[Records from a data collection]
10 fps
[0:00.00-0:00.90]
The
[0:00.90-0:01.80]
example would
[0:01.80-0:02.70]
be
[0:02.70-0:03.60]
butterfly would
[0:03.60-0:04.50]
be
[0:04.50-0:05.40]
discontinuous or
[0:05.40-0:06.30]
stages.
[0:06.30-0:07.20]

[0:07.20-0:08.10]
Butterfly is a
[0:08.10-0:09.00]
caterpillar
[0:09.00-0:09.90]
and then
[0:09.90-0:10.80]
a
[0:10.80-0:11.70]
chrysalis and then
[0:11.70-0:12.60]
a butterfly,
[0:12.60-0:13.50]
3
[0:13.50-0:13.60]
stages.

_TASK OBJECTIVE_.
Output, exactly and with no other text, the line that contains "[0:07.20-0:08.10]" and all lines from there to the end of the records.

_FINAL ANSWER_.
[0:07.20-0:08.10]
Butterfly is a
[0:08.10-0:09.00]
caterpillar
[0:09.00-0:09.90]
and then
[0:09.90-0:10.80]
a
[0:10.80-0:11.70]
chrysalis and then
[0:11.70-0:12.60]
a butterfly,
[0:12.60-0:13.50]
3
[0:13.50-0:13.60]
stages.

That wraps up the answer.